*Exercise brief*
Beginning with the line that contains "Video frames at", reproduce every line through the end of the records below exactly, and leave the pictures out.

++++

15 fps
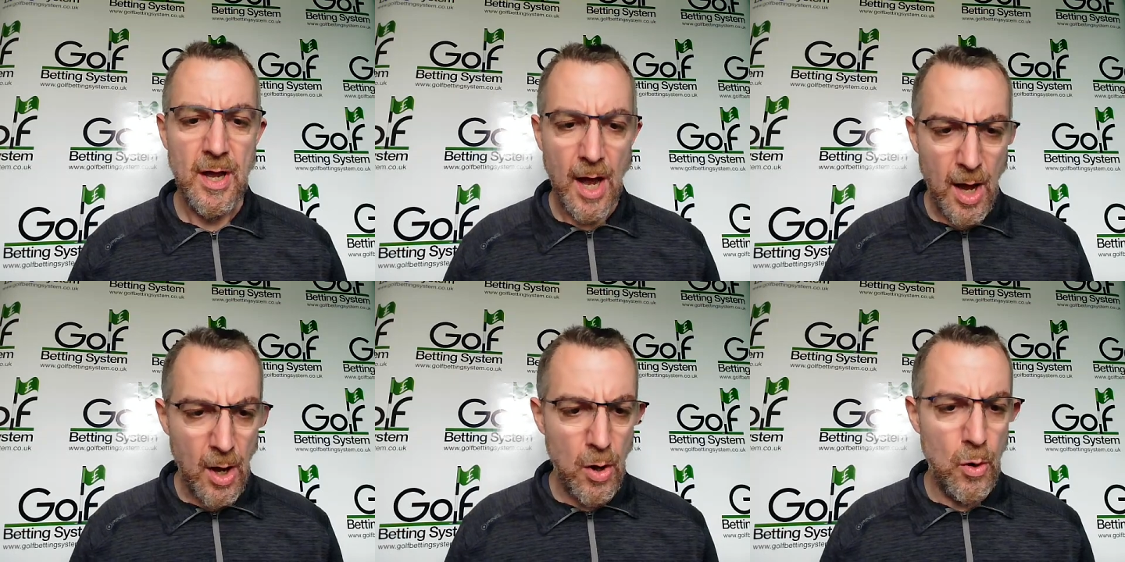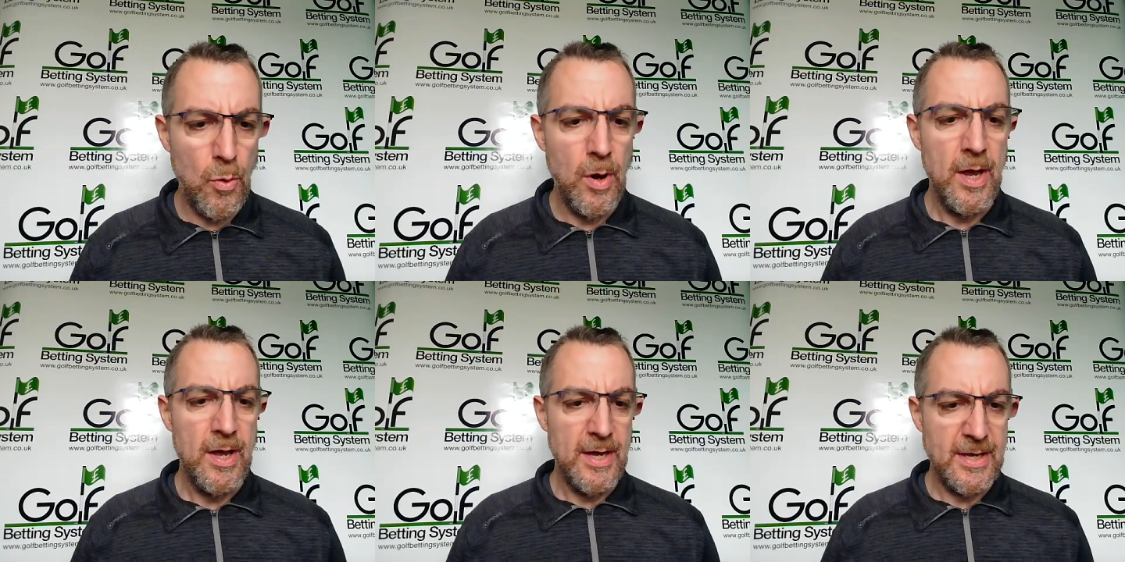
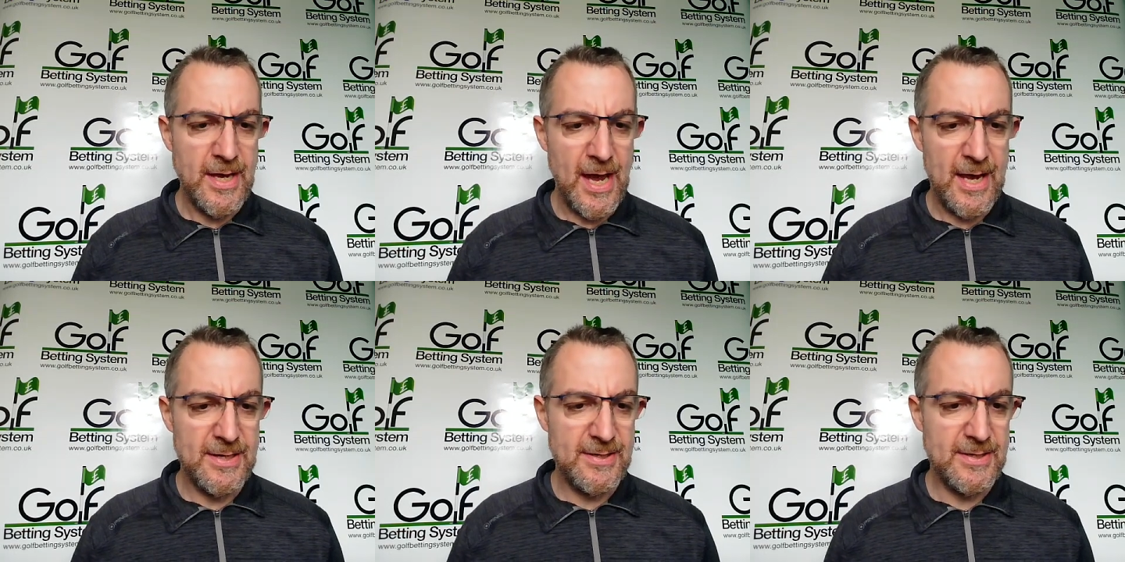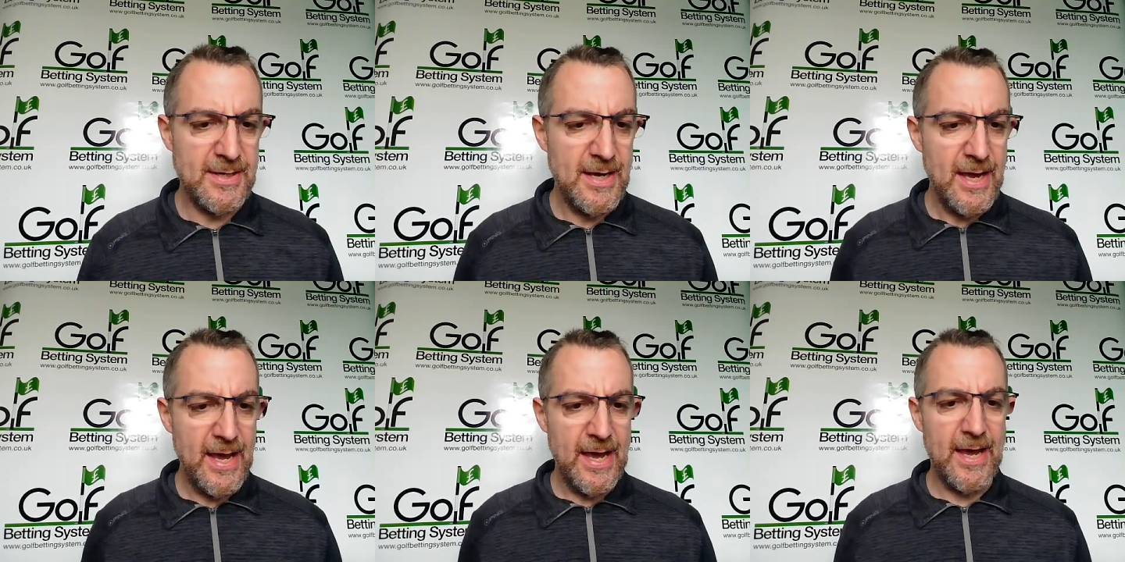Oh,
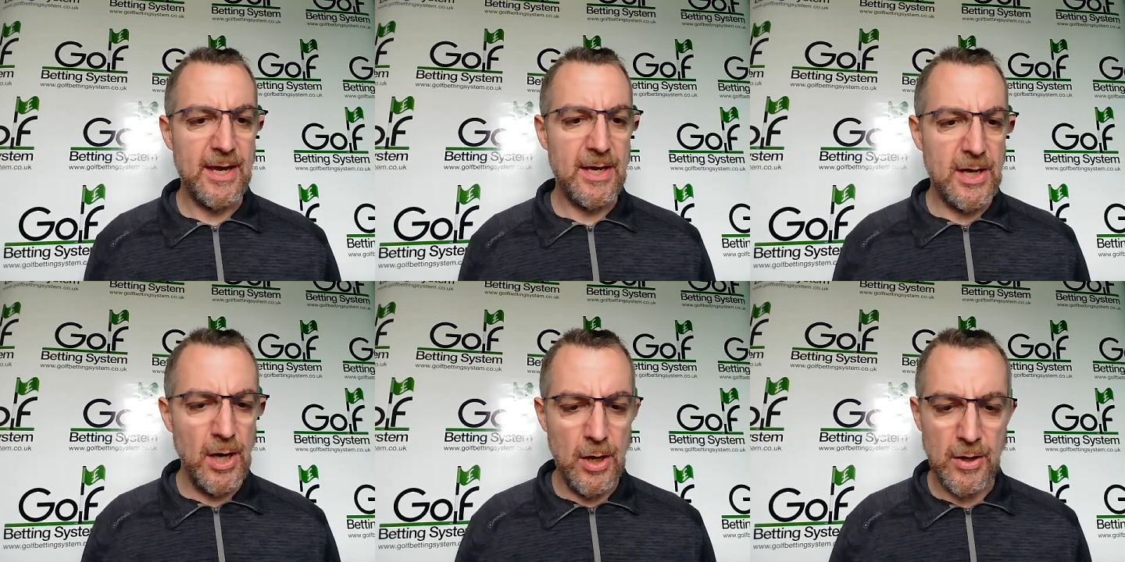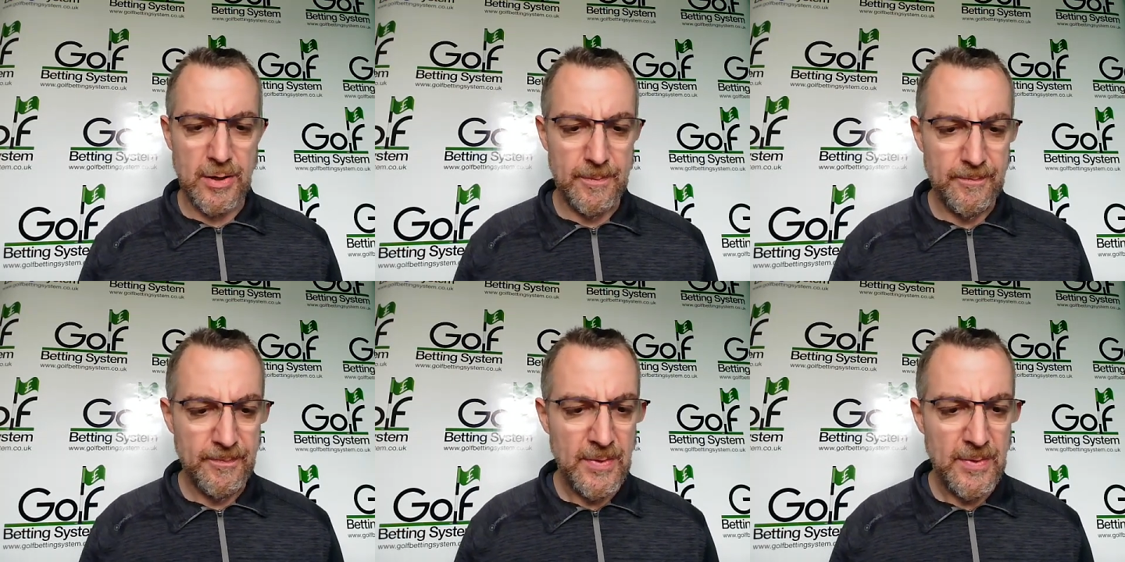yes, it could.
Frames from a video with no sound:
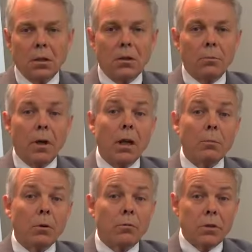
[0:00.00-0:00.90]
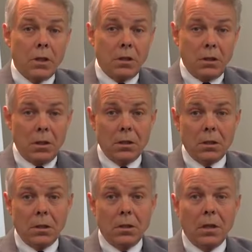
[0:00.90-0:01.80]
There have been a number of
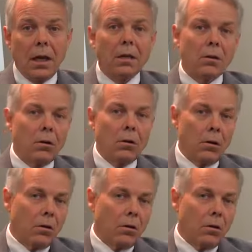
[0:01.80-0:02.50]
physicians that are,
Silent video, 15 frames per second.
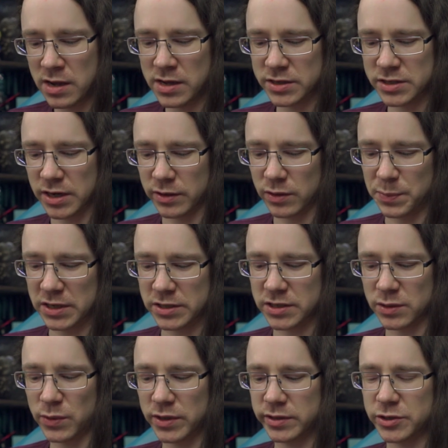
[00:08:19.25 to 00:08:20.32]
So, basically
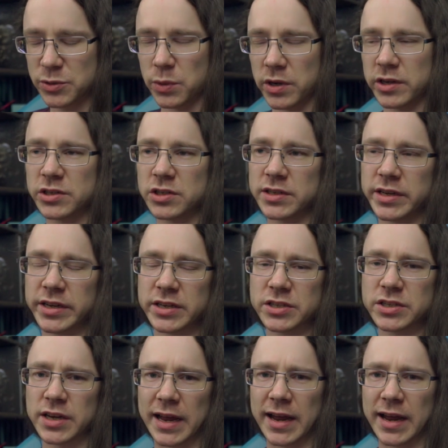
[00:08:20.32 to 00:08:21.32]
the way this works is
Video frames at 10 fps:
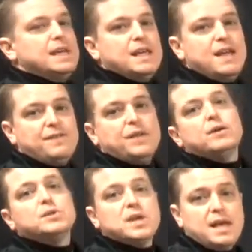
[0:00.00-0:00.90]
if
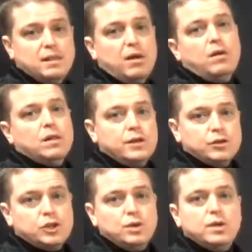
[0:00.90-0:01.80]
there's a lull in your
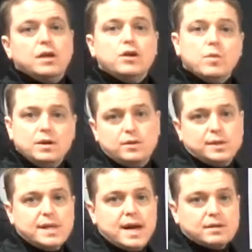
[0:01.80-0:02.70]
shooting, you want to do this
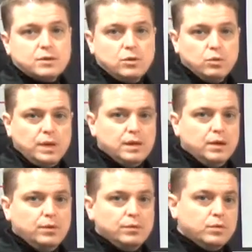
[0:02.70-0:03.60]
tactical
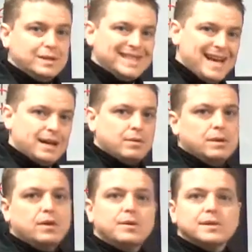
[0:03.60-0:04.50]
reload, or tac
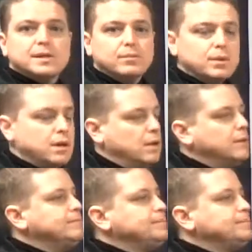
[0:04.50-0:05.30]
reload as some would call it.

++++

*Output*
Video frames at 10 fps:
[0:00.00-0:00.90]
if
[0:00.90-0:01.80]
there's a lull in your
[0:01.80-0:02.70]
shooting, you want to do this
[0:02.70-0:03.60]
tactical
[0:03.60-0:04.50]
reload, or tac
[0:04.50-0:05.30]
reload as some would call it.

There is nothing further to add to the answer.